Unless otherwise prescribed, adults and children aged 12 years and over should take 1 film-coated tablet once a day after breakfast without chewing, with liquid. Since the effect of the medicinal product builds up gradually in the first few days of use, Laif 900 Balance should be taken consistently, with a period of at least 14 days being advisable. The duration of use is not generally limited. However, if there is no improvement after 4 to 6 weeks, a doctor should check whether this form of therapy should be continued.

Overdose and other application errors

If you have taken too much Laif 900 Balance or have forgotten to take it, you should continue taking it as described in the dosage instructions. Acute poisoning symptoms after taking St. John's wort products have not been reported in humans to date. Overdoses may increase the symptoms described under "Side effects".

Side effects

Allergic skin reactions, gastrointestinal complaints, fatigue or restlessness may occur rarely. Rarely, especially in fair-skinned people, increased sensitivity of the skin to intensive UV radiation (sunbathing, sunlamps, solariums) can lead to paraesthesia (tingling, sensitivity to pain and cold, burning) and redness of the irradiated skin areas (photosensitisation). In some cases, the urine may turn a more intense yellow. This is due to the natural colouring agent riboflavin (vitamin B2) in the tablet coating and is therefore harmless. If you observe any of the side effects mentioned, please inform your doctor so that they can decide on the severity and any necessary measures.

Note

No studies have been conducted on the effects on the ability to drive and operate machinery.

Reporting of

side effects

If you get any side effects, talk to your doctor or pharmacist. This also applies to side effects not listed in this package leaflet. You can also report side effects directly to the Federal Institute for Drugs and Medical Devices, Dept. of Pharmacovigilance, Kurt-Georg-Kiesinger Allee 3, D-53175 Bonn, website: www.bfarm.de. By reporting side effects, you can help provide more information about the safety of this medicine.

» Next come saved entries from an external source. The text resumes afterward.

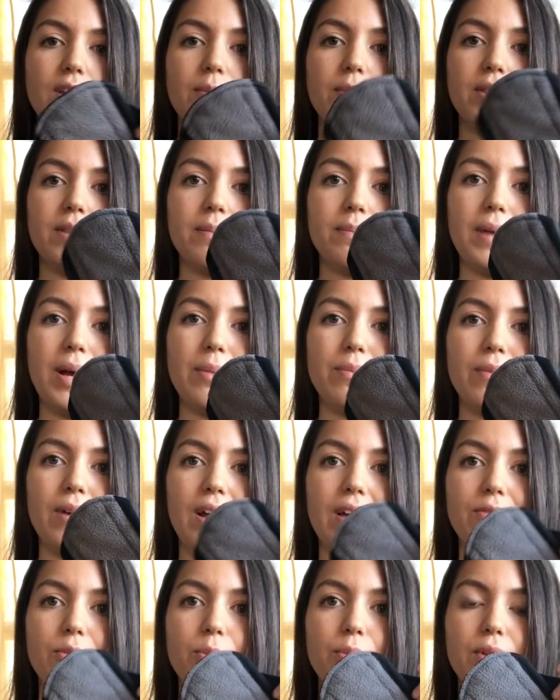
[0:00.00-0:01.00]
But I
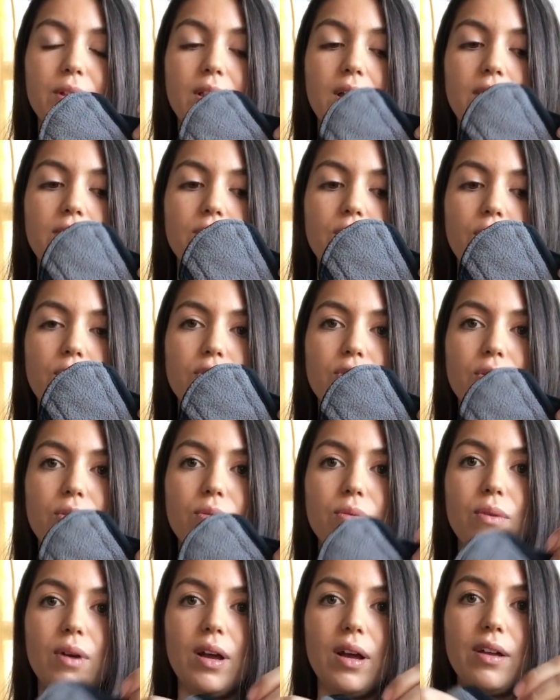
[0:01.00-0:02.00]
have a pretty light flow,
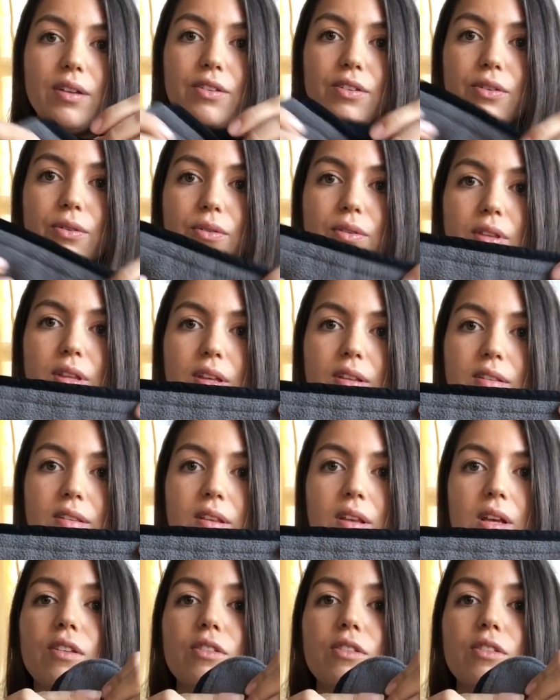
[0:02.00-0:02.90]
so I chose these.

Notes and information on the shelf life of the medicinal product

Do not store Laif 900 Balance above +25°C! Store Laif 900 Balance in the original packaging and protect from moisture! Laif 900 Balance must not be used after the expiry date stated on the container and outer packaging. Keep medicinal products out of the reach of children!

Composition

1 film-coated tablet contains the following active ingredient: St. John's wort dry extract (3 - 6 : 1) 900.0 mg (extraction agent: 80 vol.-% ethanol). Other ingredients: Carboxymethyl starch sodium, croscarmellose sodium, Eudragit E 100, highly dispersed silicon dioxide, macrogol 4000, magnesium stearate (vegetable), sodium hydrogen carbonate, riboflavin E 101, talc, titanium dioxide E 171. One film-coated tablet contains less than 0.1 BE.

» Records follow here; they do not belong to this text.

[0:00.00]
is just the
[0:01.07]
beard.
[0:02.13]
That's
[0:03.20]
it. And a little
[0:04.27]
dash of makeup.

Pharmaceutical form and contents

Film-coated tablet. Original pack of 20 film-coated tablets, original pack of 60 film-coated tablets and original pack of 100 film-coated tablets.

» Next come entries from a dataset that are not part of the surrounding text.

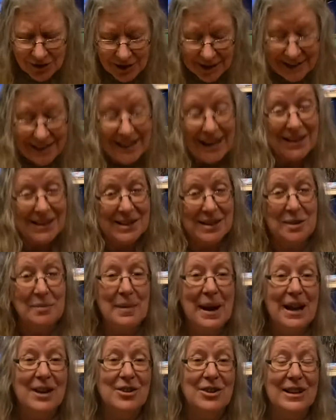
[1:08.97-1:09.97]
yes, they're
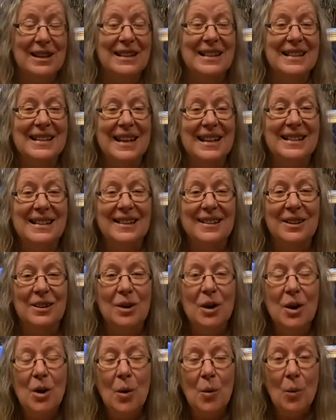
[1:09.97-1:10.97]
magic in the sense that
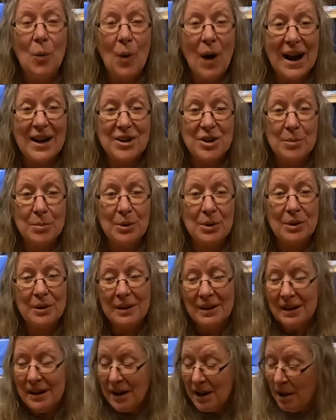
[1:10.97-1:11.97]
they're
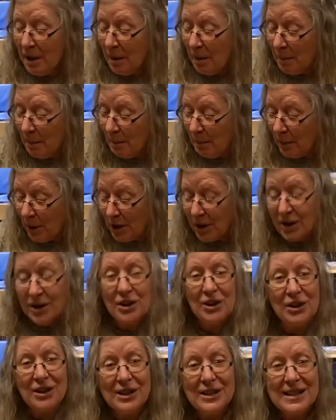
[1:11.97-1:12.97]
washable
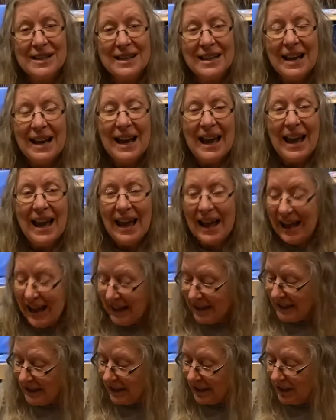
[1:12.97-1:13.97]
markers,
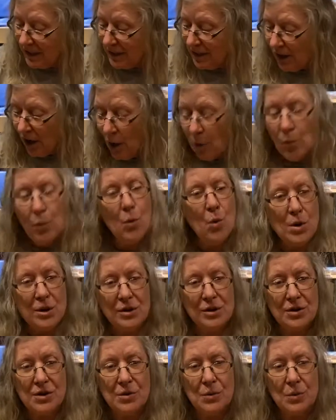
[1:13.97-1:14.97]
and a
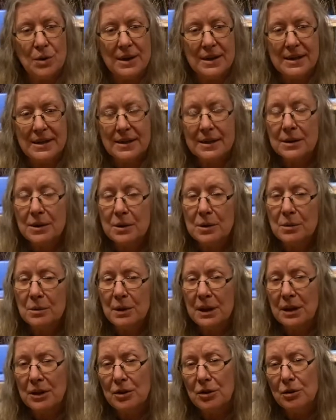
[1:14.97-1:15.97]
water source,
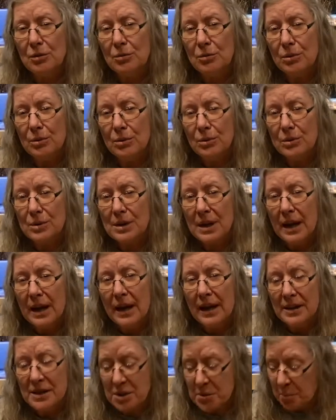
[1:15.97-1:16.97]
whether you use
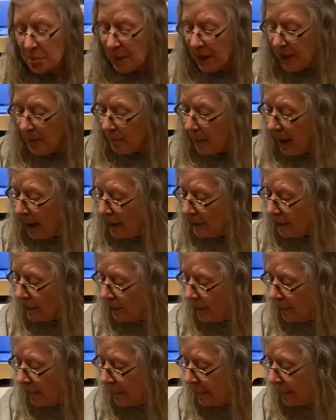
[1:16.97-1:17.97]
a spray
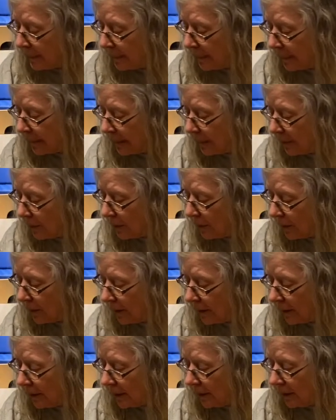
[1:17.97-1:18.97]
bottle
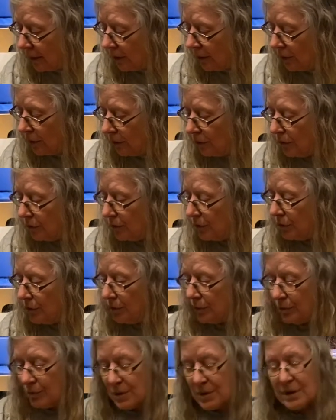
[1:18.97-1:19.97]
or you
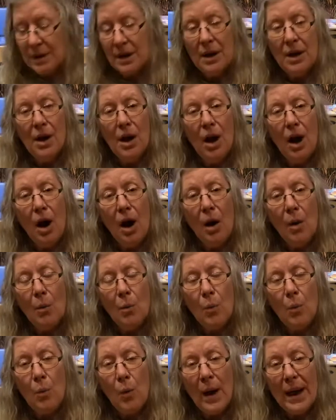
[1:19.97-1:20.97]
use a
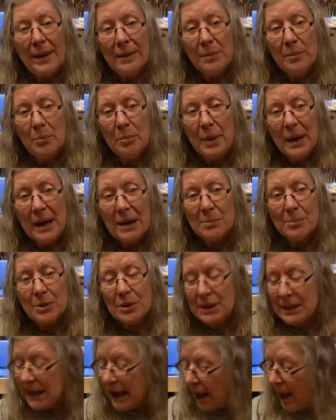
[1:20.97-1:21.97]
wet paper
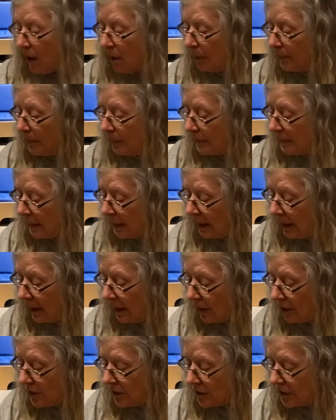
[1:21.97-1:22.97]
towel.
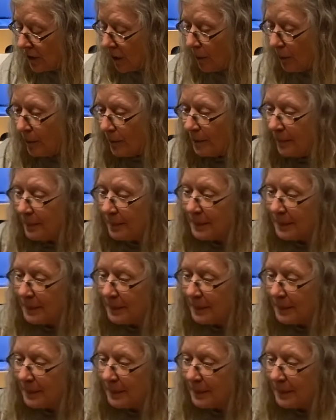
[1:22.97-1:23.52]
So,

Pharmaceutical entrepreneur

Bayer Vital GmbH,
Kaiser-Wilhelm-Allee 70
51373 Leverkusen
Germany
Telephone: (0214) 30 51 348
Telefax: (0214) 30 57 209
E-mail address: bayer-vital@bayerhealthcare.com

Manufacturer

Steigerwald Arzneimittelwerk GmbH
Havelstraße 5
64295 Darmstadt
Germany

This package leaflet was last revised in January 2016.

Source: Information from the package leaflet
Status: 01/2018
Active ingredient: St. John's wort dry extract. Indications: mild temporary depressive disorders.